According to McEvoy, customers are selecting shopping destinations primarily around two criteria: convenience and aspiration. "Shopping formats that deliver on both fronts will continue to win, such as the new open community center shopping clusters that feature a mix of aspirational specialists, restaurants, big-box specialists, maybe a Whole Foods store, and no department stores," says McEvoy, who adds another good example is Target, which offers consumers both what they need and what they want.
"The warming and storming pattern we have experienced over the last few years is something fabric manufacturers, vertically integrated apparelists, and retailers must try to get a better handle on," says McEvoy. Engaging reputable weather prediction services to aid in buying outerwear or stocking new fabrics that self adjust to varying degrees of wet, dry, heat, and cold are just a few of McEvoy's suggestions.
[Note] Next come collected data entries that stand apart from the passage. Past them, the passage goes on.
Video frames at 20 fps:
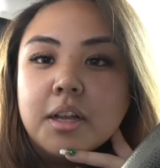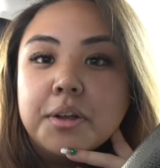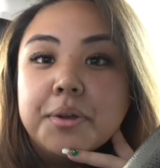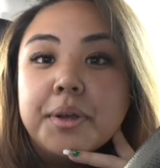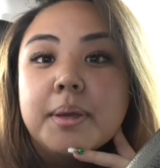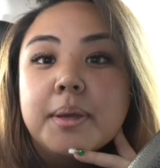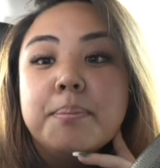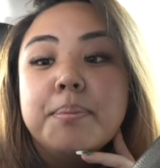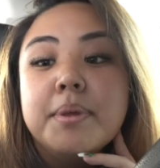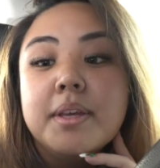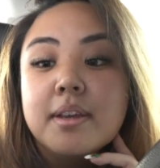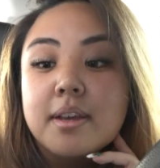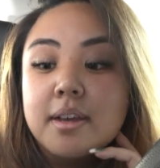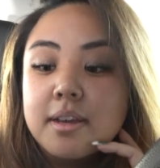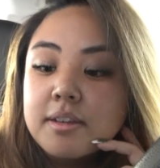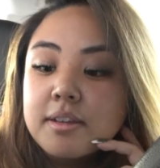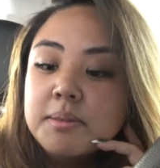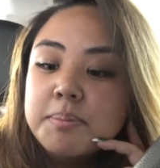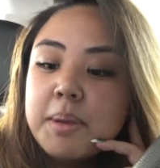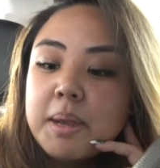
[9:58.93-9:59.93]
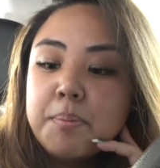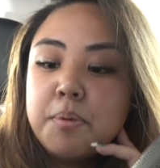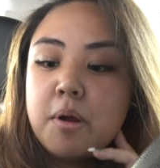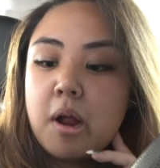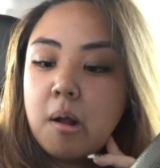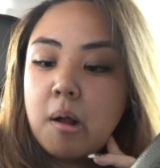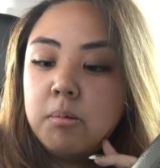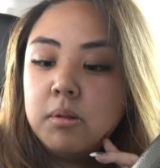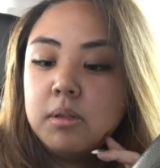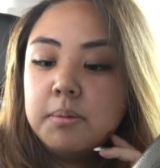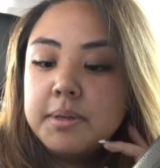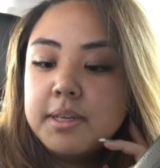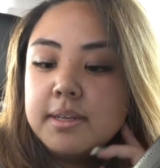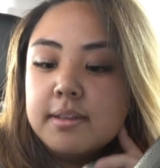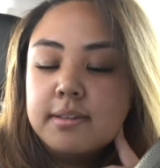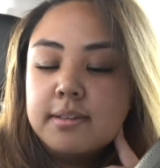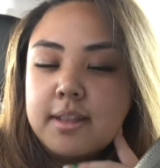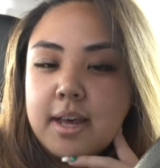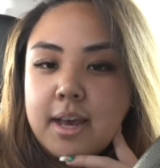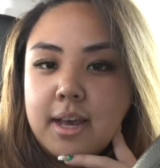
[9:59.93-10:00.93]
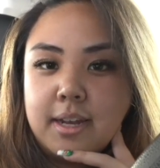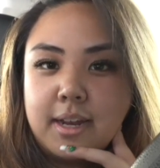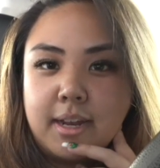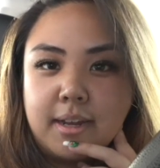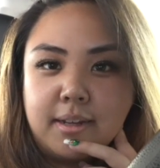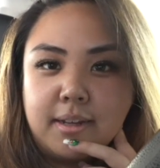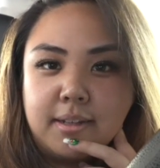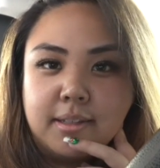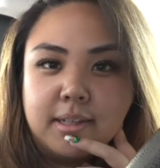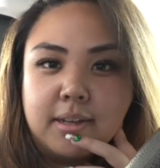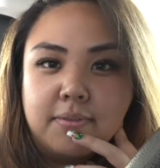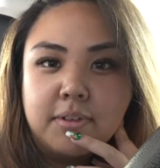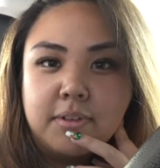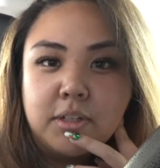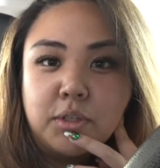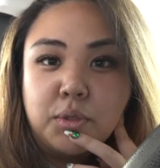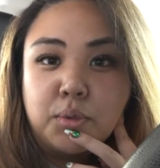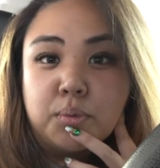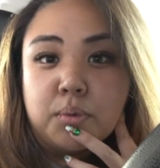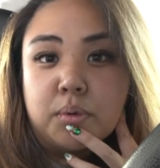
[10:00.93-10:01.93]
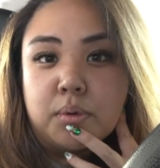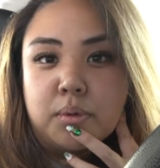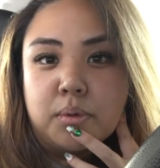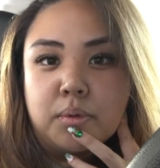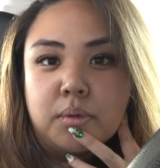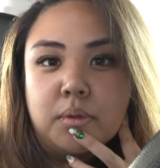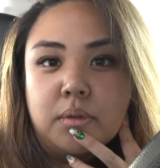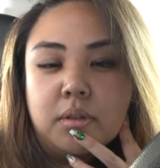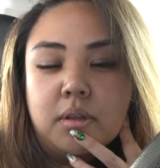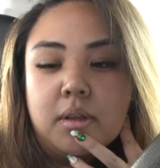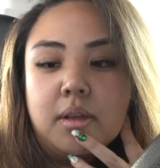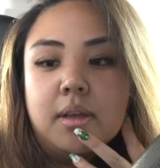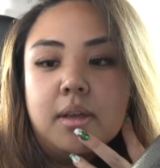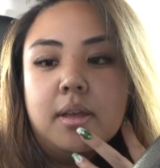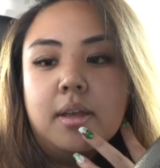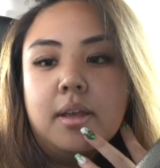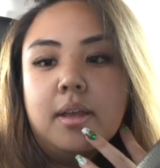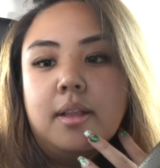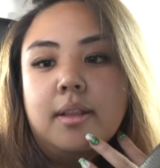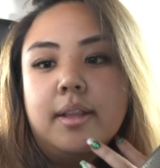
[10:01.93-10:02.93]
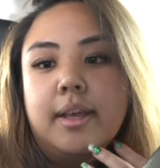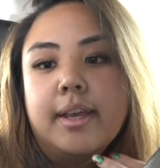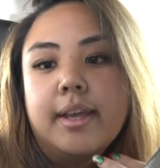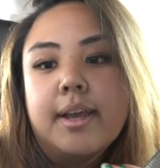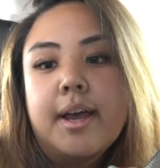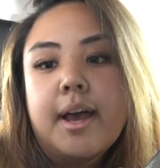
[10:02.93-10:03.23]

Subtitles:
Okay, because my problem is that I need to have control. Like,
Known primarily as a leading multichannel retailer of quality apparel, outerwear, sporting gear, and home furnishings for outdoor enthusiasts, L.L. Bean, Inc., for example, warms up to the weather trend with an exclusive line of apparel from The Weather Channel. Available via L.L. Bean retail stores, catalogs, and the company's Website, the line—which launched with a waterproof and windproof three-in-one jacket (shown at left)—marks The Weather Channel's first foray into licensed apparel. Additional products in the line will be available in summer and fall 2006.